Discrimination Against Jewish Scholars in Germany

Book Burning in Berlin. Page 1.jpeg

Nazi students participating in a public book burning at Opernplatz, Berlin, May 10, 1933. Image courtesy of the United States Holocaust Memorial Museum.

Susanne Engelmann dismissal.jpg

Letter from the German Minister of Science, Art, and National Education dismissing Dr. Susanne Engelmann from her teaching position in accordance with the Civil Service Law. Image courtesy of the United States Holocaust Memorial Museum.

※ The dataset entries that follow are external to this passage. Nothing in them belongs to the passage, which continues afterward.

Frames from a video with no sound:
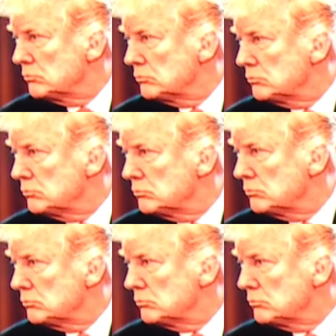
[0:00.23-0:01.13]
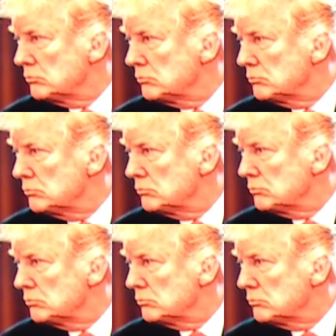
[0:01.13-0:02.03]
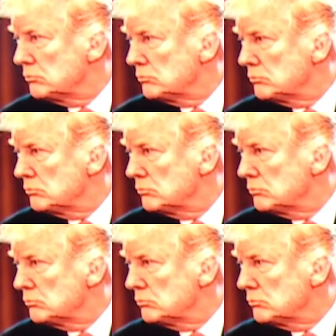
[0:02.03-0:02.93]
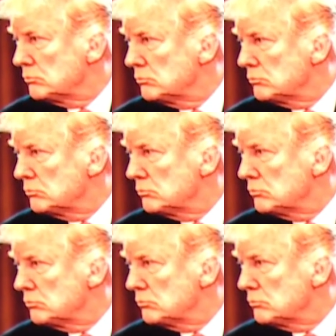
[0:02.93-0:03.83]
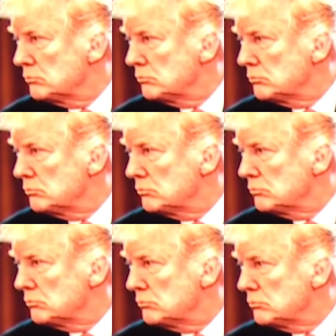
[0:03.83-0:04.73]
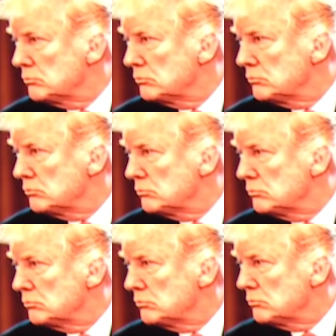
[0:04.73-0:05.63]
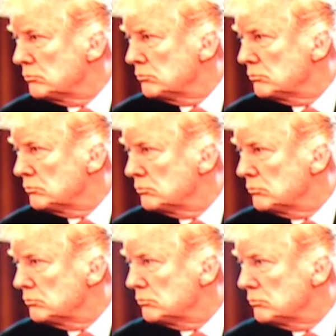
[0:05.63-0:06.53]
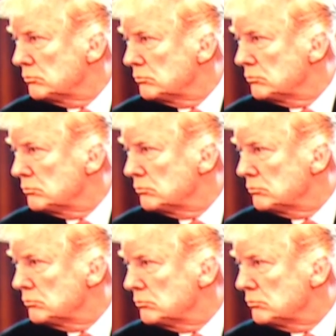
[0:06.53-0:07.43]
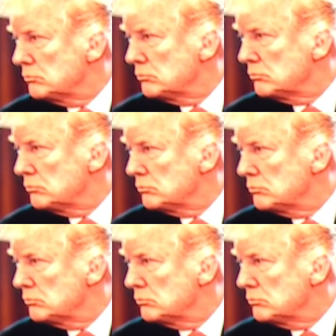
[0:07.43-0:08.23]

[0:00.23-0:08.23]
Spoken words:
(silent)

In 1932 the National Socialist Party won the largest number of seats in the German Reichstag, and in January 1933 Adolf Hitler was appointed Chancellor of Germany. Just three months later the Nazi party passed the first major law limiting Jewish participation in German public life. The Law for the Restoration of the Professional Civil Service barred Jews and other “politically unreliable” individuals from state employment. Subsequent laws further restricting Jewish employment within the civil service continued to be passed throughout the spring and summer.

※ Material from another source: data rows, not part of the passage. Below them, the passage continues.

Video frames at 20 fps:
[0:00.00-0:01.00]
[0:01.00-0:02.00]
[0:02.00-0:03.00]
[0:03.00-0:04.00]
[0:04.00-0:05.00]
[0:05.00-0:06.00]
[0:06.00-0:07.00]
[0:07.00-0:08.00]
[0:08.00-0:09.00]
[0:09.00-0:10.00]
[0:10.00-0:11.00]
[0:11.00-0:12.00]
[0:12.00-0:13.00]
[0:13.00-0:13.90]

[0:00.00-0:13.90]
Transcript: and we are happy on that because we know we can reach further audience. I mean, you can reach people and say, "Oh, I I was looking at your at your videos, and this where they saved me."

The Law for the Restoration of the Professional Civil Service was devastating to German academia. In Germany, teachers, professors, and librarians employed at public universities and institutions were considered civil service employees, and Jews were well represented in these professions. The law forced 1,200 Jewish academics into unemployment or early “retirement.”

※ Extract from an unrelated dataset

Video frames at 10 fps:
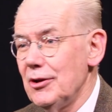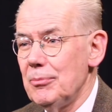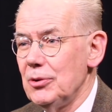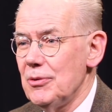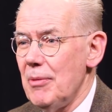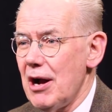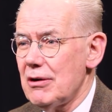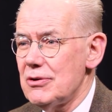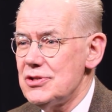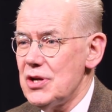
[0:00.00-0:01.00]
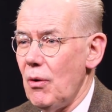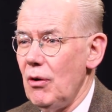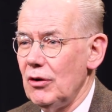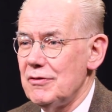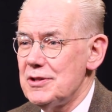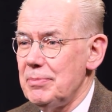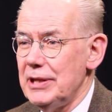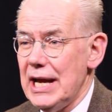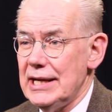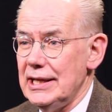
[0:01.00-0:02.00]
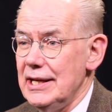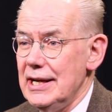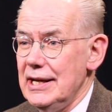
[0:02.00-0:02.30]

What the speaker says: liberal democracy all over the planet,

Forced unemployment of Jewish academics was then followed by efforts to ban scholarly works written by Jews. On May 10, 1933, after a speech given by Nazi Minister for Public Enlightenment and Propaganda Joseph Goebbels, the German Student Union in Berlin burned approximately 25,000 books that had been labeled “un-German” or “subversive,” including many authored by Jews. This event was followed by other book burnings around the country.

While approximately 550 of the 1,200 Jewish academics who were forcibly removed from their jobs left Germany in 1933, 55% still remained in the country. This 55% was increasingly at risk of new forms of persecution by the Nazi government.